Shedding its nine-month long hawkish monetary policy stance, the Reserve Bank of India (RBI) on Tuesday cut the short-term lending (repo) by 0.25% to 7.75% and cash reserve ratio (CRR) by similar margin to 4%, releasing Rs18,000 crore primary liquidity into the system. The RBI, however, reduced the growth projections for the current fiscal to 5.5% from its earlier estimate of 5.8% and moderated the inflation rate to 6.8% for March-end from earlier projection of 7.5%.
The HSBC manufacturing PMI, an indicator of the country’s manufacturing output growth, eased to 53.2 in January 2013, from 54.7 in December 2012. While the overall rate of growth remained firm, the growth slipped to a three-month low.
Among corporates, Bharti Airtel, India’s leading telecom services operator, posted a lower than expected third quarter net profit of Rs284 crore.
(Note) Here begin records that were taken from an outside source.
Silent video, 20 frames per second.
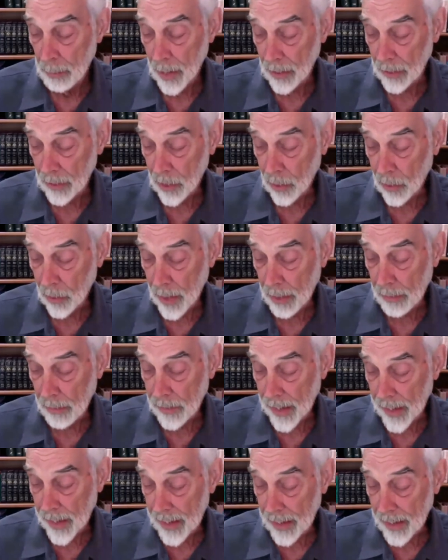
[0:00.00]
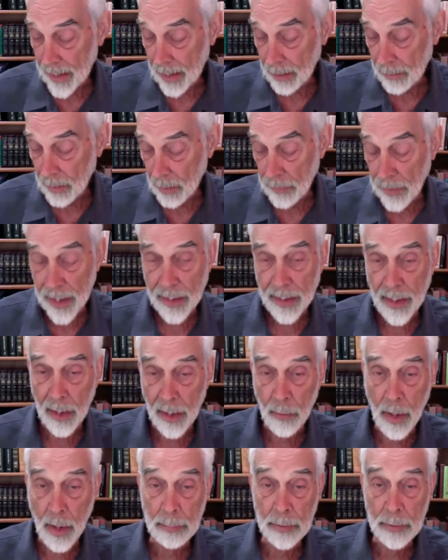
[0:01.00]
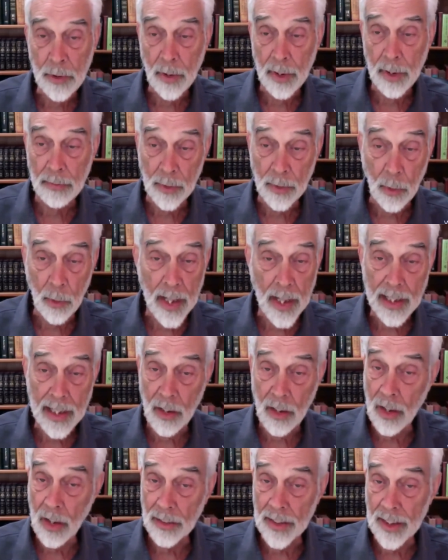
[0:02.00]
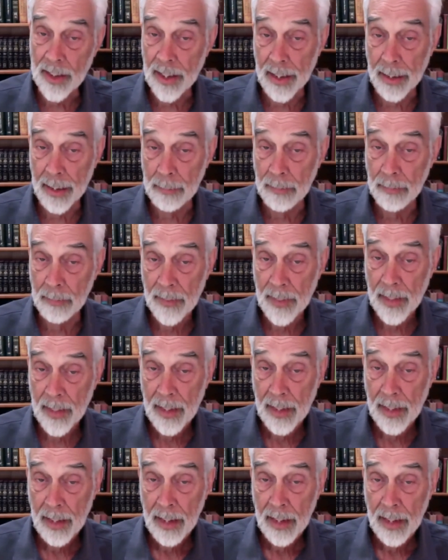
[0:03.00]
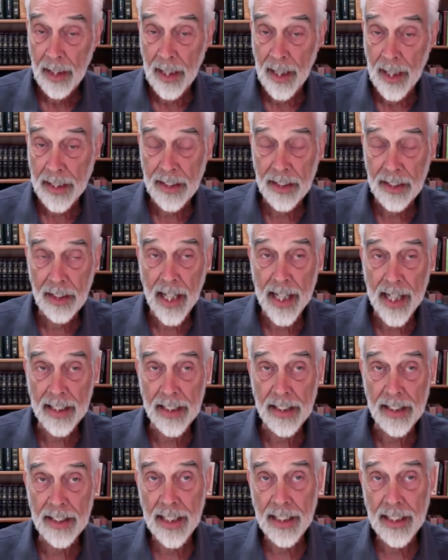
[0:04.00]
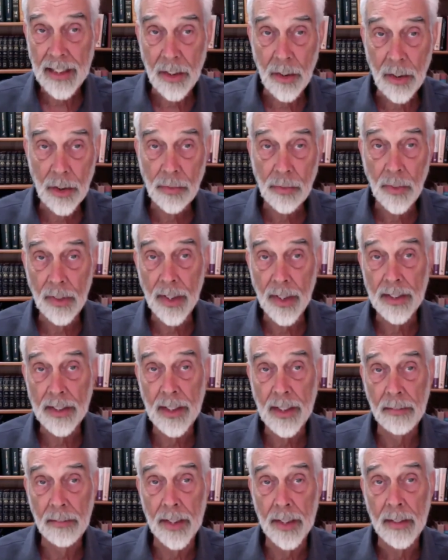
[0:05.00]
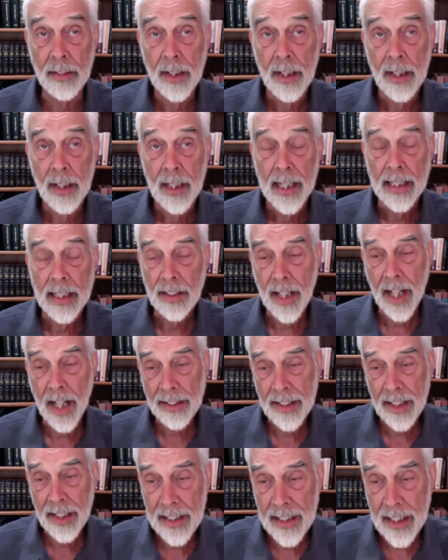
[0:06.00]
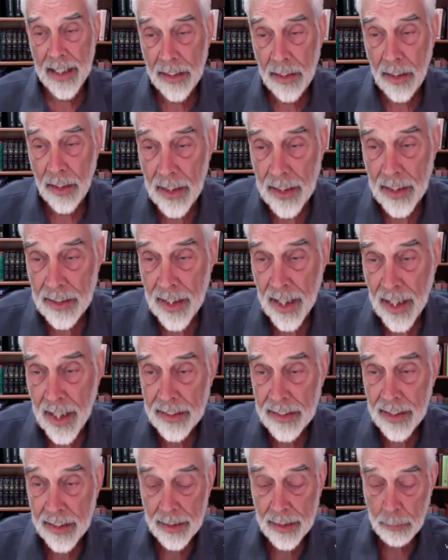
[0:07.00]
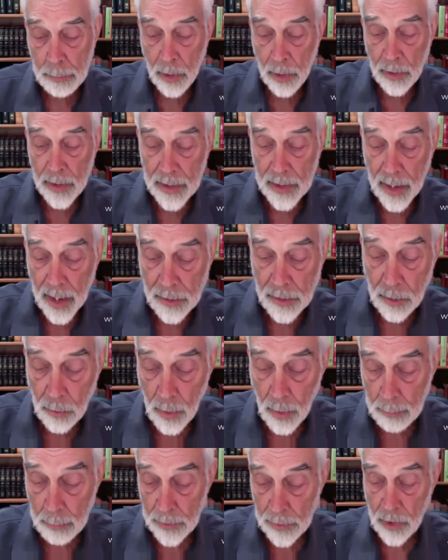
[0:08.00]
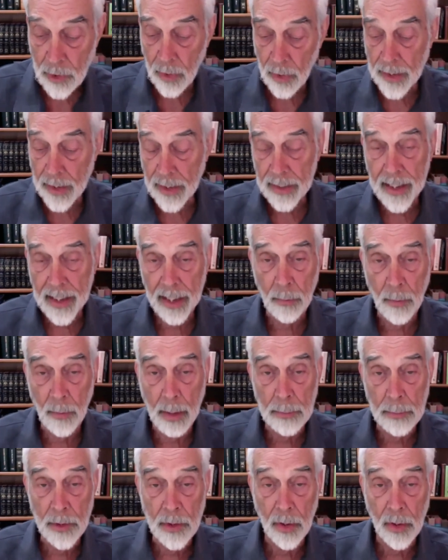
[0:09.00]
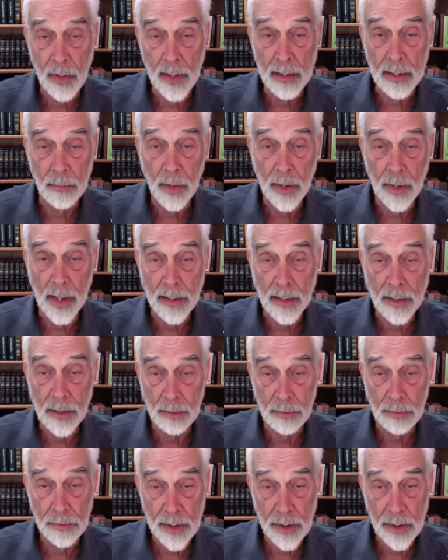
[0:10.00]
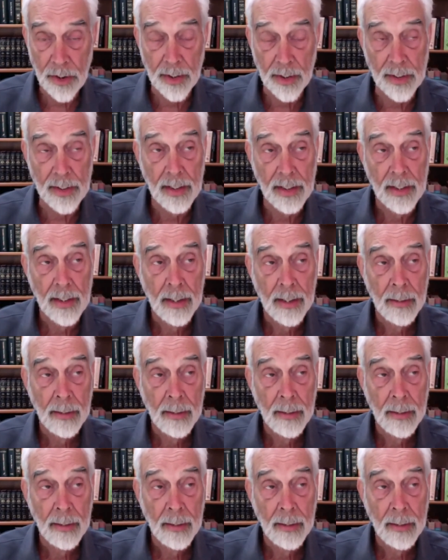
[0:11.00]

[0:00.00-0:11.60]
Marco, of a veterinary repertory for quite a long time. I could see the usefulness of it. It's not that the Bonninghausen repertory and the Kent repertory were not sufficient.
The profit which fell for the twelfth quarter in a row is down a whopping 72% compared Rs1,011 crore same period last year.
BHEL’s net profit declined 17.5% to Rs 1181.85 crore on 3.17% decline in total income to Rs10,552.09 crore in Q3 December 2012 over the corresponding previous quarter. The company’s total order book position fell to Rs113,700 crore at the end of the December quarter from Rs122,300 crore in the previous quarter.
A series of freak trades in Tata Motors and UltraTech Cement towards the end of the trading session on Friday saw the two scrips tumbling around 10% before making a recovery. Tata Motors’ shares tumbled 9.98% to Rs 268.25 per shares before recovering to close at Rs 281.65, down 5.4%. The UltraTech scrip dropped 10% to Rs 1,712.35 apiece. The share pared its losses to close at Rs 1,837.75, down 3.4%.
An NSE (National Stock Exchange) official said the orders were within the exchange’s limits and came from a single broker. The official clarified these were not freak trades, but added the exchange would look into the matter.
On the international front, US gross domestic product (GDP) unexpectedly fell at a 0.1% annual rate in the December quarter, its first decline since the 2007-09 recession. Meanwhile, payrolls in the world’s largest economy increased by 157,000 workers in January following a revised 196,000 gain in the previous month and a 247,000 jump in November.